> [What to work on]:
Print each record below precisely, with every picture left out of the copy.

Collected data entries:
****************************************

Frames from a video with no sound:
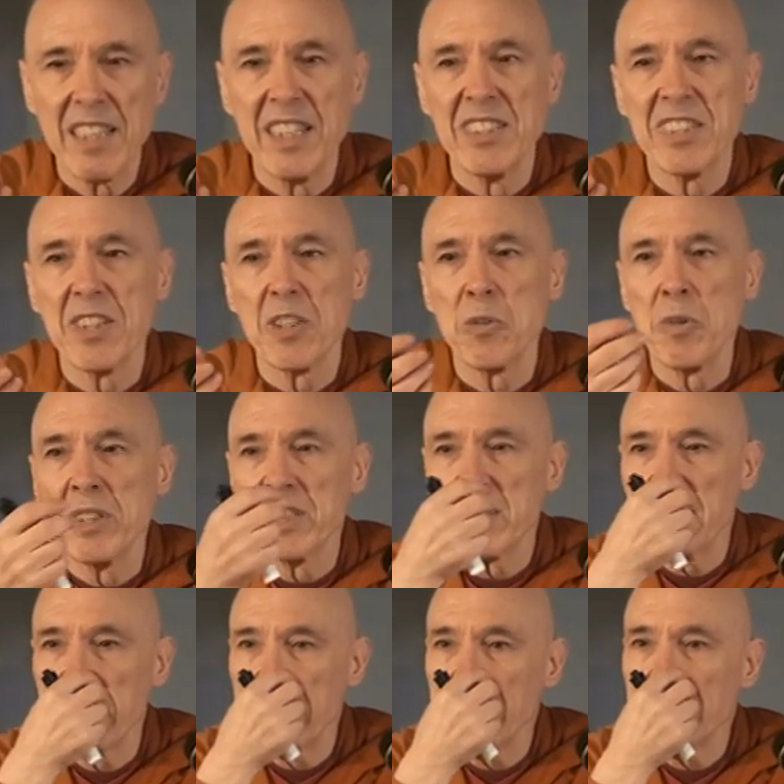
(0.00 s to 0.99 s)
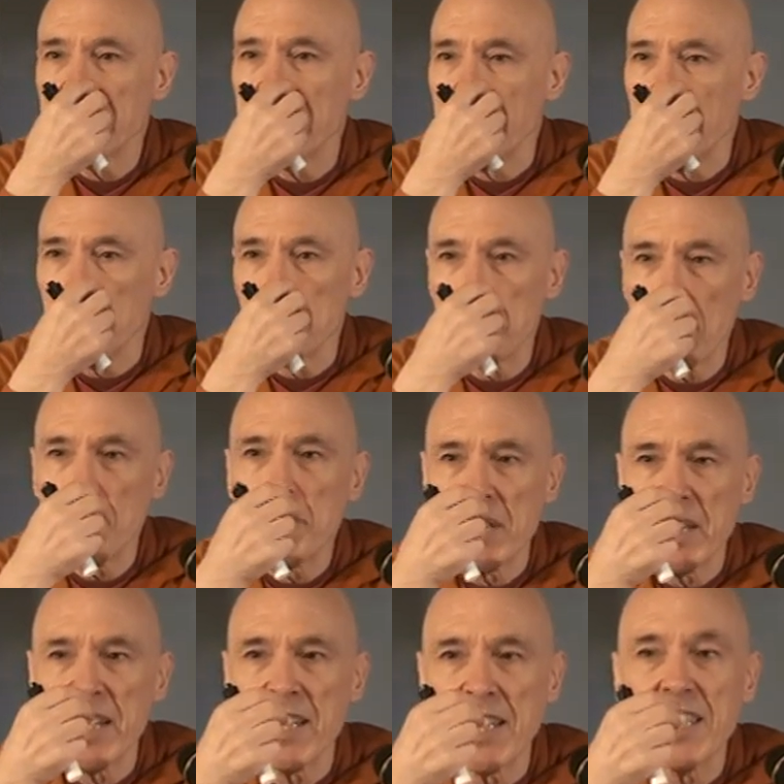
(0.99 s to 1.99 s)
And so one sees the
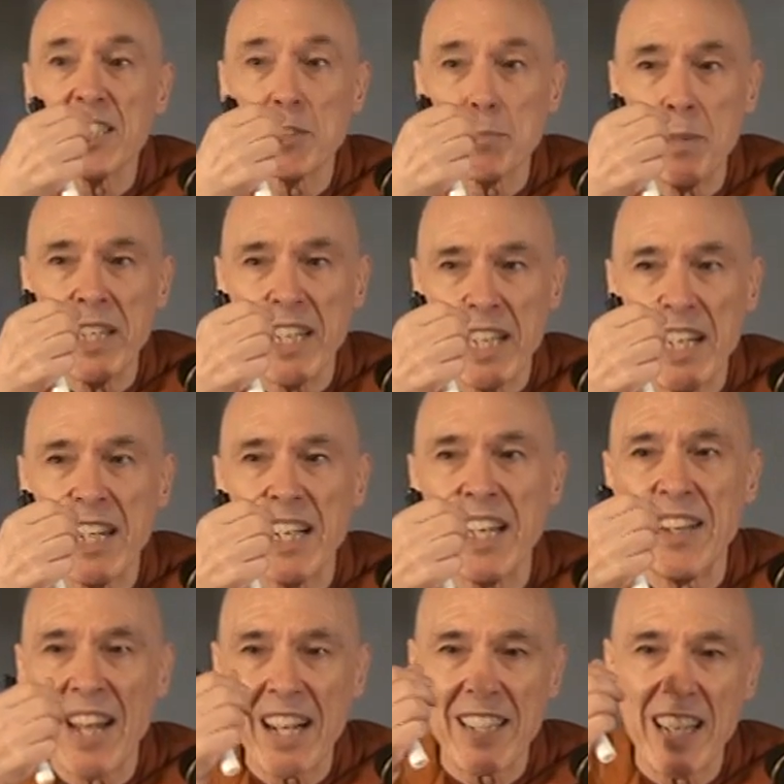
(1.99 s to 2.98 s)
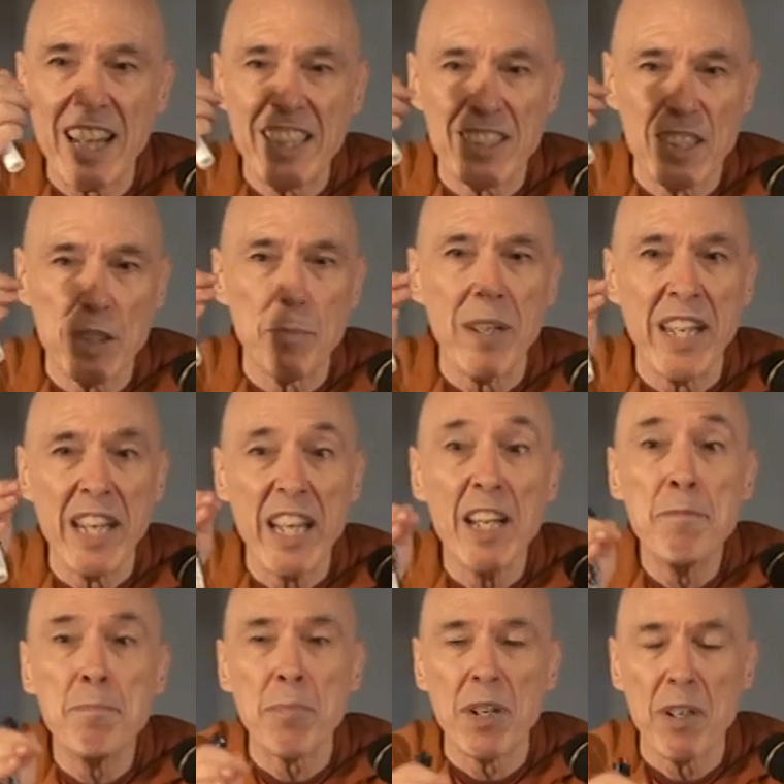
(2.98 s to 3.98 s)
impermanent as being, in that case, as being
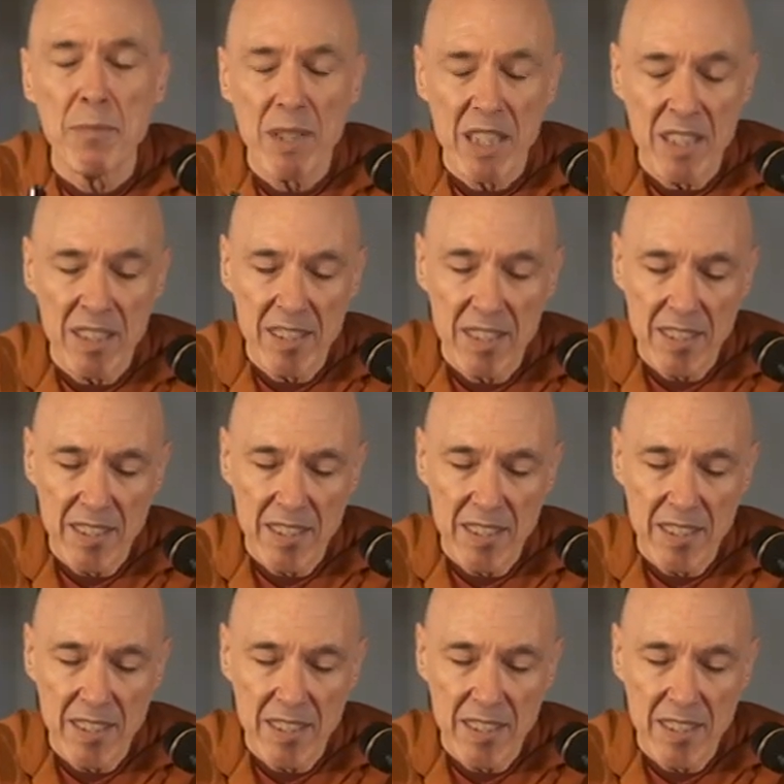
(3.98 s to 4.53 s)
impermanent.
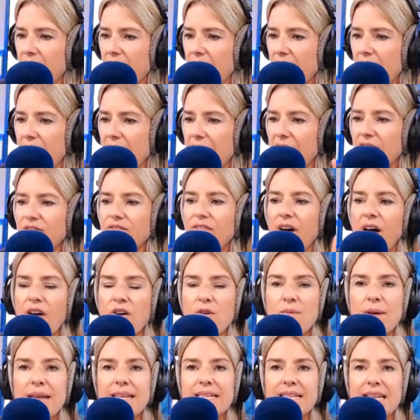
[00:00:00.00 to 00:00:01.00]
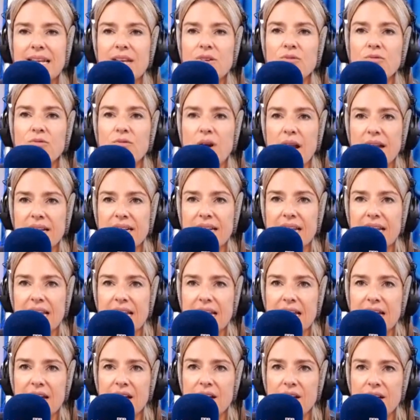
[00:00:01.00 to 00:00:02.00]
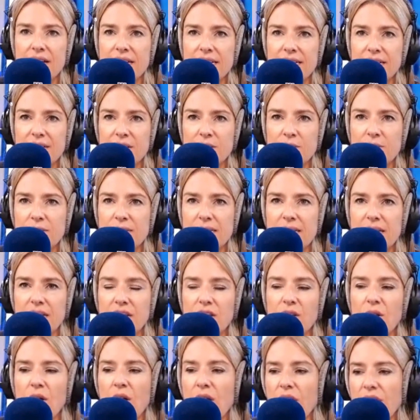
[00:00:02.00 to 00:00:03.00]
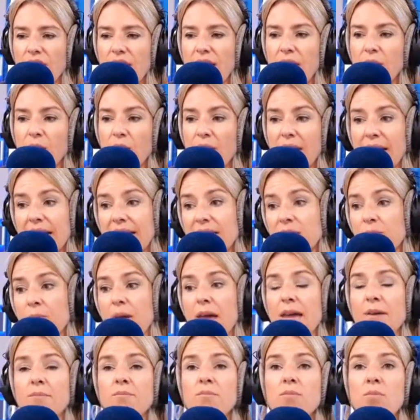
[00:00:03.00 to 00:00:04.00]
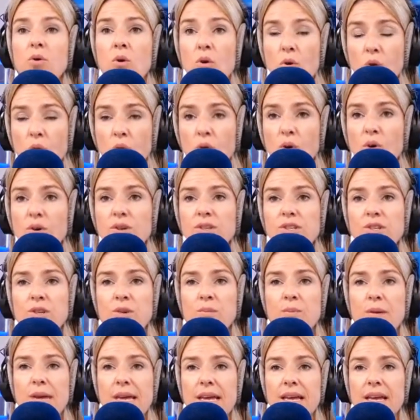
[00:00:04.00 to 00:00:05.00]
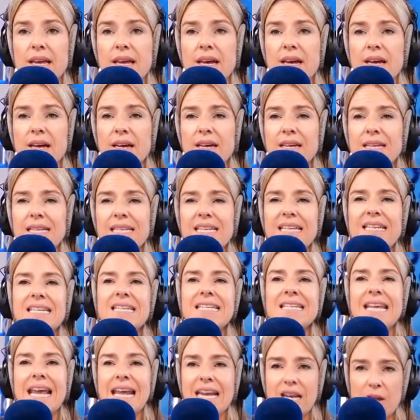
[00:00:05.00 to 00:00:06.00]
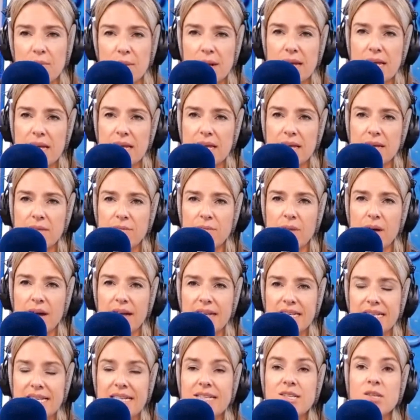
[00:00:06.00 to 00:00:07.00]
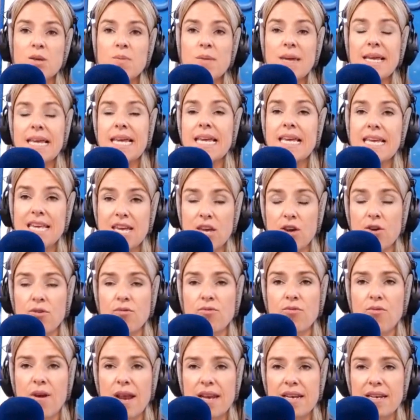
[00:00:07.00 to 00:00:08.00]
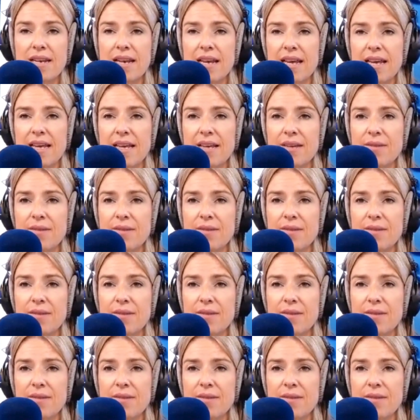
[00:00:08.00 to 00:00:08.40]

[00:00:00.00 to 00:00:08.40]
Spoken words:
environmentally friendly items. Are they willing to pay more to be sustainably minded, to be eco-friendly?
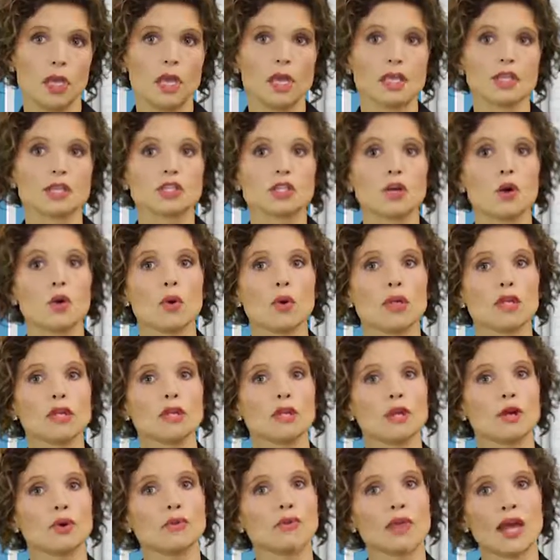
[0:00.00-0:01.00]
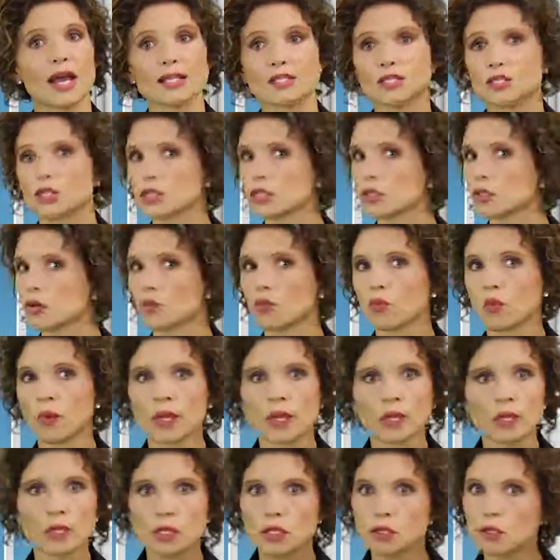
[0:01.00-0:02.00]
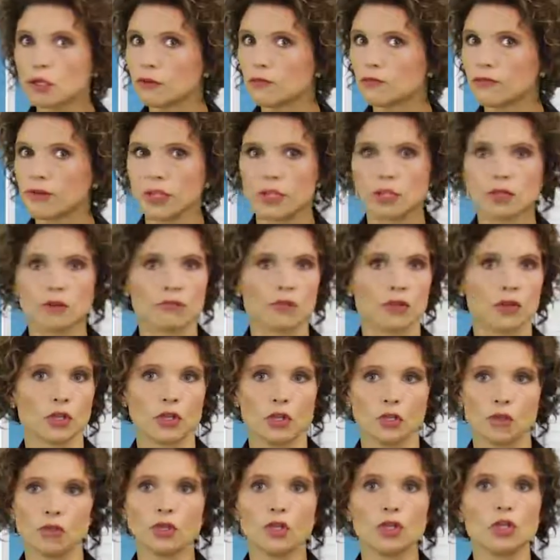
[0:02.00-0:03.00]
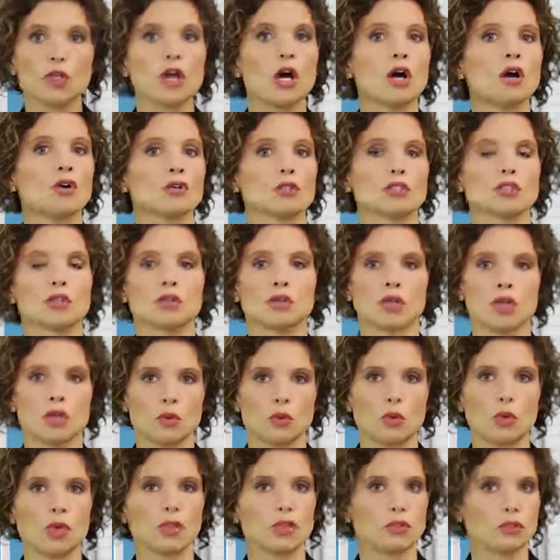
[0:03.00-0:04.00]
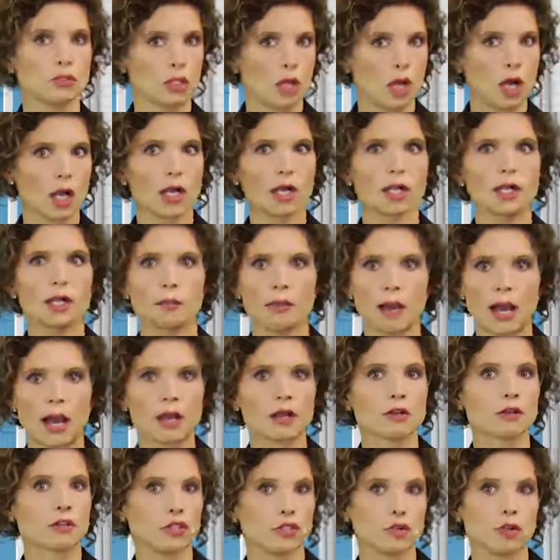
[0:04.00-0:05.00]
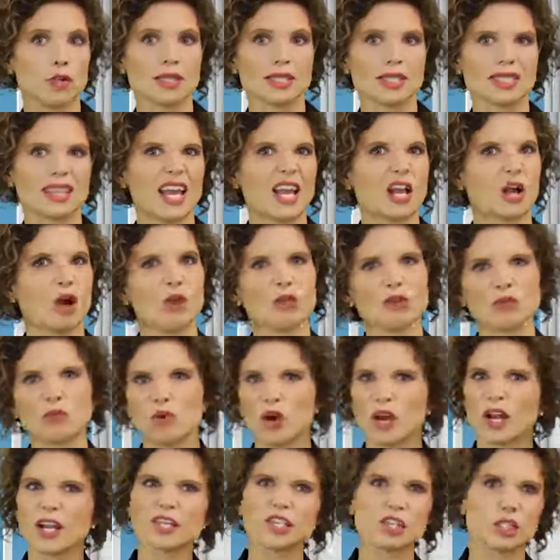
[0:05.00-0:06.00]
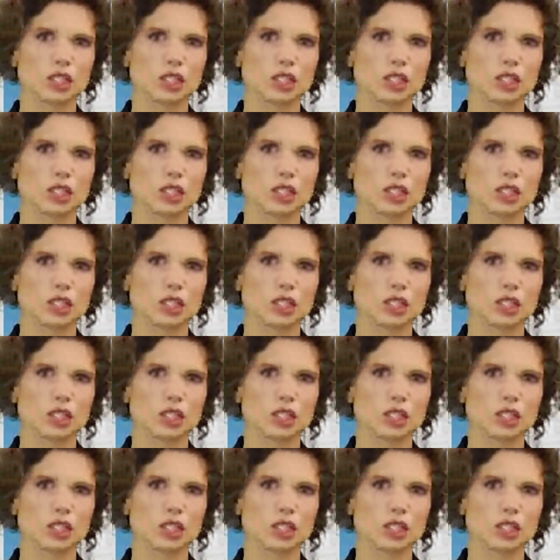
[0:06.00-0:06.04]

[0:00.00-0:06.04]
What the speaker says: So, that's just a really good figure for you to know so that when you're talking to buyers, you can say, oh, the mortgage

****************************************

> [Answer area]:
Frames from a video with no sound:
(0.00 s to 0.99 s)
(0.99 s to 1.99 s)
And so one sees the
(1.99 s to 2.98 s)
(2.98 s to 3.98 s)
impermanent as being, in that case, as being
(3.98 s to 4.53 s)
impermanent.
[00:00:00.00 to 00:00:01.00]
[00:00:01.00 to 00:00:02.00]
[00:00:02.00 to 00:00:03.00]
[00:00:03.00 to 00:00:04.00]
[00:00:04.00 to 00:00:05.00]
[00:00:05.00 to 00:00:06.00]
[00:00:06.00 to 00:00:07.00]
[00:00:07.00 to 00:00:08.00]
[00:00:08.00 to 00:00:08.40]

[00:00:00.00 to 00:00:08.40]
Spoken words:
environmentally friendly items. Are they willing to pay more to be sustainably minded, to be eco-friendly?
[0:00.00-0:01.00]
[0:01.00-0:02.00]
[0:02.00-0:03.00]
[0:03.00-0:04.00]
[0:04.00-0:05.00]
[0:05.00-0:06.00]
[0:06.00-0:06.04]

[0:00.00-0:06.04]
What the speaker says: So, that's just a really good figure for you to know so that when you're talking to buyers, you can say, oh, the mortgage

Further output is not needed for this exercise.